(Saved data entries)

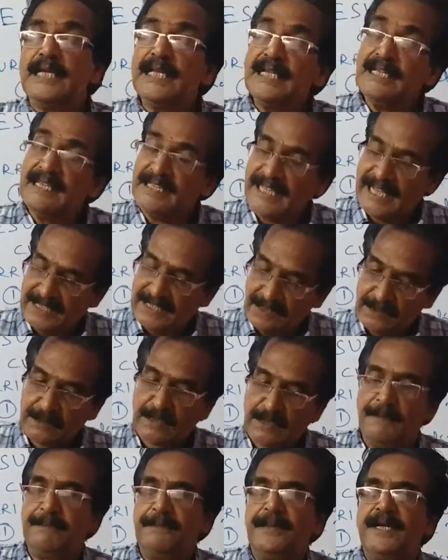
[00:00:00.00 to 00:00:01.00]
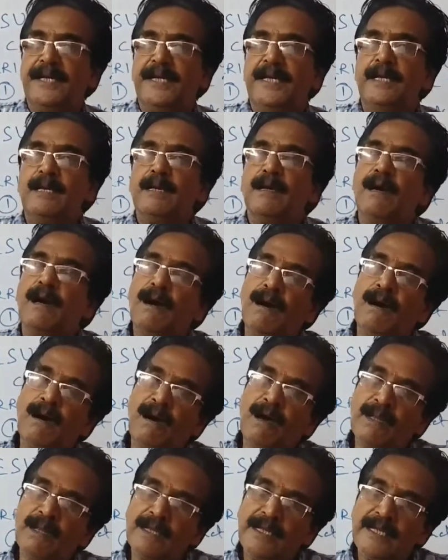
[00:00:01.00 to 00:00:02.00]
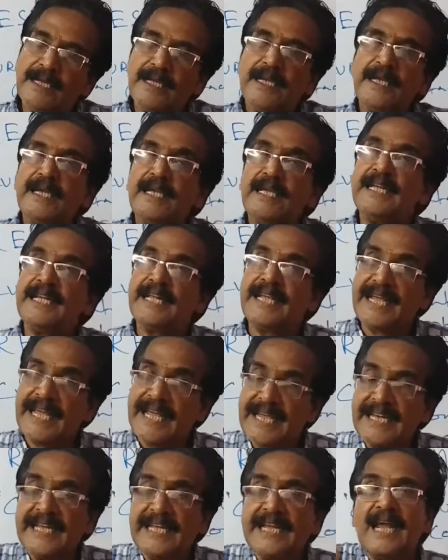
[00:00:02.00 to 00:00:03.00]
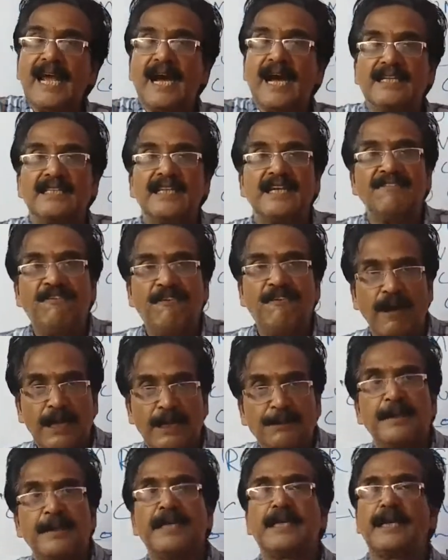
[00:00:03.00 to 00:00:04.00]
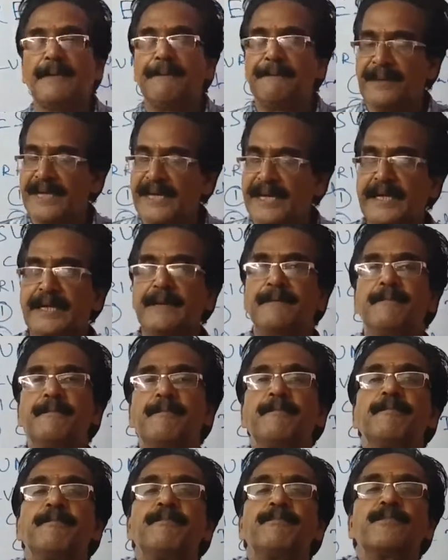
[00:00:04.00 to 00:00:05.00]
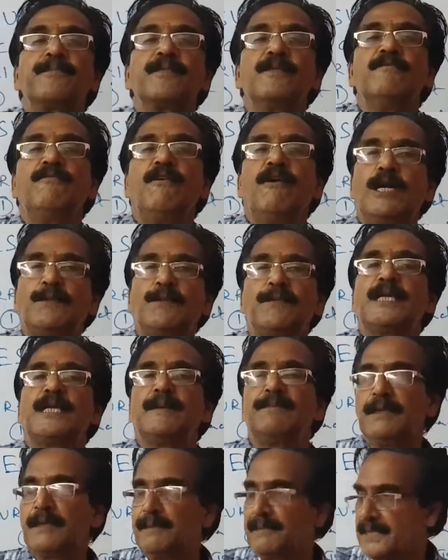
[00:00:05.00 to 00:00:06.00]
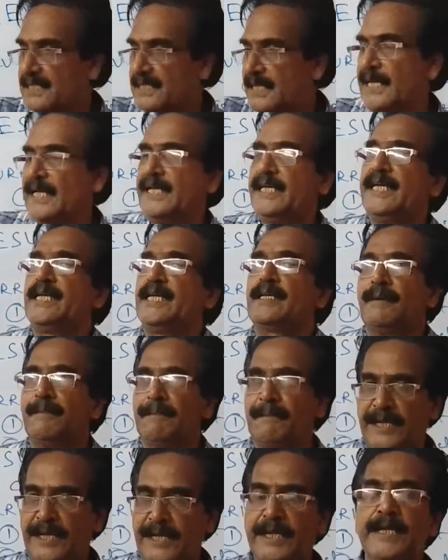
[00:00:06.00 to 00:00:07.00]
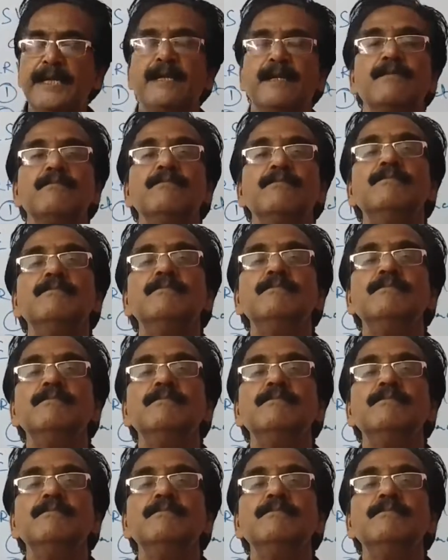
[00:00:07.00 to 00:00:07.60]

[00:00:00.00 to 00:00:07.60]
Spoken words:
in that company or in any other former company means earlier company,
* * *
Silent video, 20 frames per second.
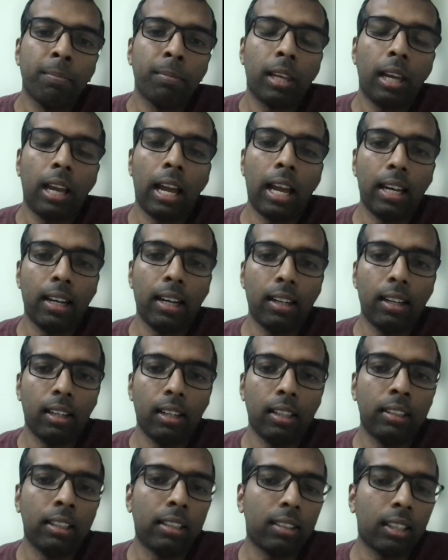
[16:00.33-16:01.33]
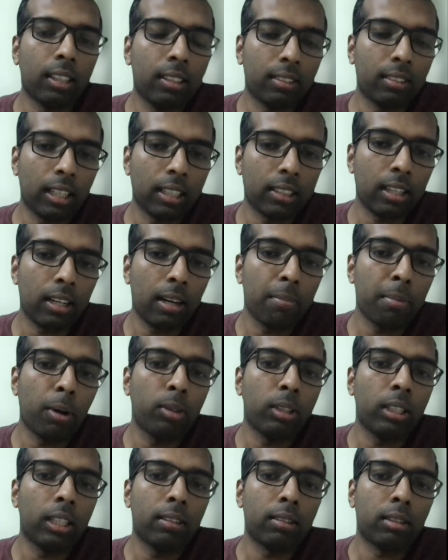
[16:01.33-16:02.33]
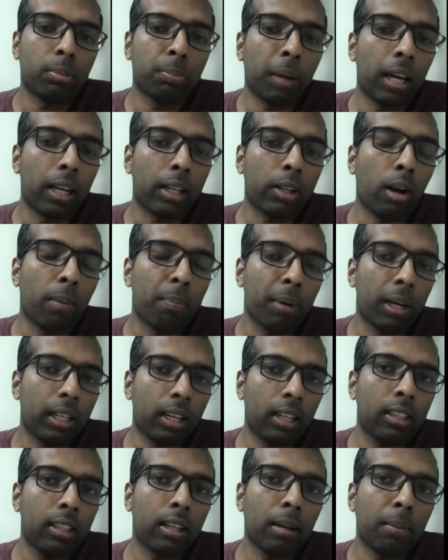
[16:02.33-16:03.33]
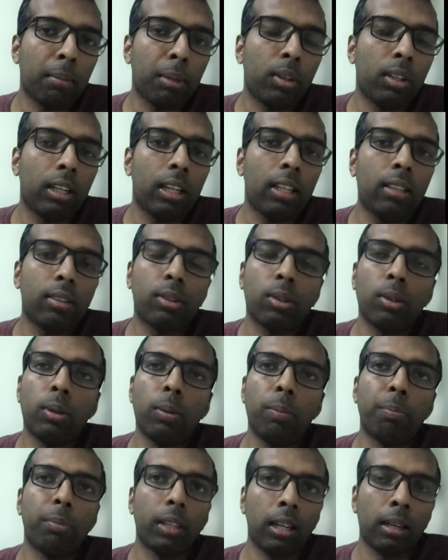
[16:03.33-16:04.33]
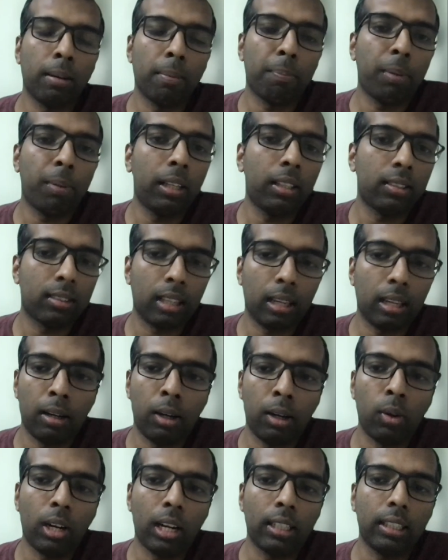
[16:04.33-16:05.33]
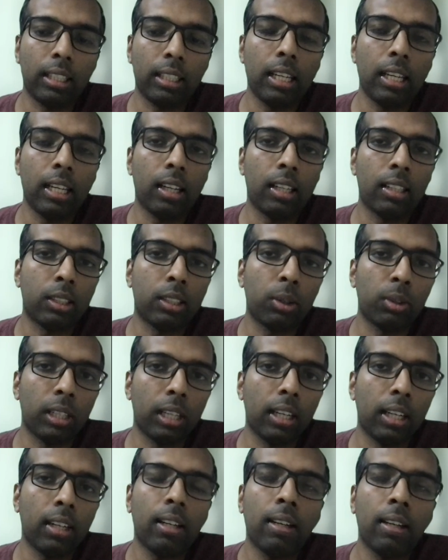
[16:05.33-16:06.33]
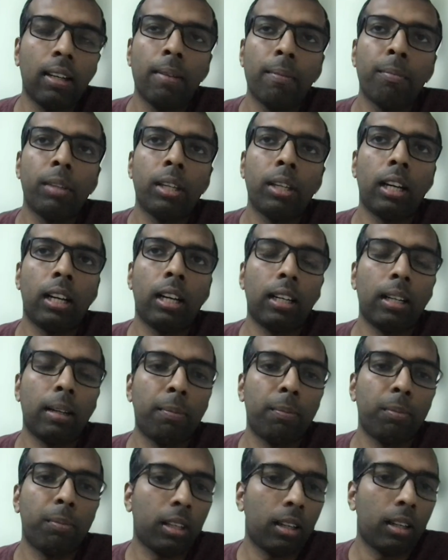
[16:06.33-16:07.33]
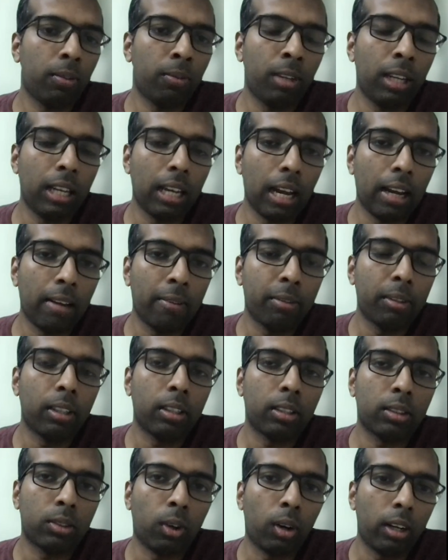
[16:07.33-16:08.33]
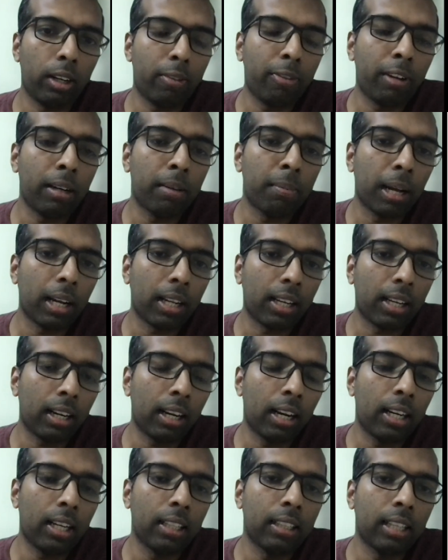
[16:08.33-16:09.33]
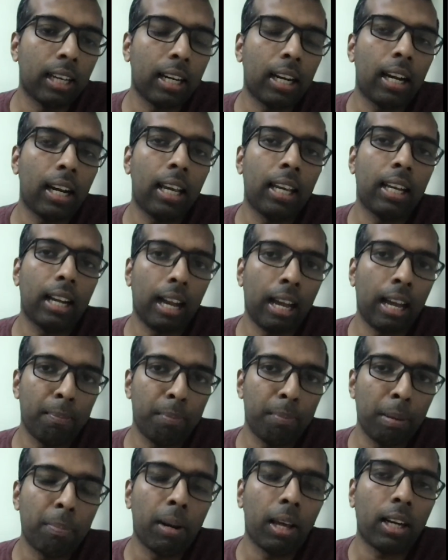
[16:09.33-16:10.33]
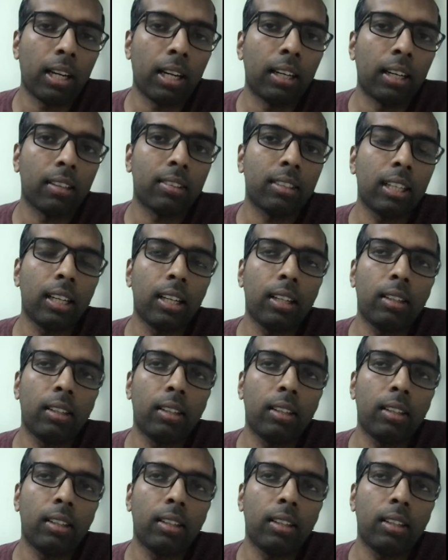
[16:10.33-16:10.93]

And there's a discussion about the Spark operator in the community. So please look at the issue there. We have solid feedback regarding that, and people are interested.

» PROMPT
Please output the lines above beginning at the line with "[00:00:00.00 to 00:00:01.00]" and ending after the line with "[00:00:00.00 to 00:00:07.60]", precisely as written and with no pictures.

» RESPONSE TO THE TASK
[00:00:00.00 to 00:00:01.00]
[00:00:01.00 to 00:00:02.00]
[00:00:02.00 to 00:00:03.00]
[00:00:03.00 to 00:00:04.00]
[00:00:04.00 to 00:00:05.00]
[00:00:05.00 to 00:00:06.00]
[00:00:06.00 to 00:00:07.00]
[00:00:07.00 to 00:00:07.60]

[00:00:00.00 to 00:00:07.60]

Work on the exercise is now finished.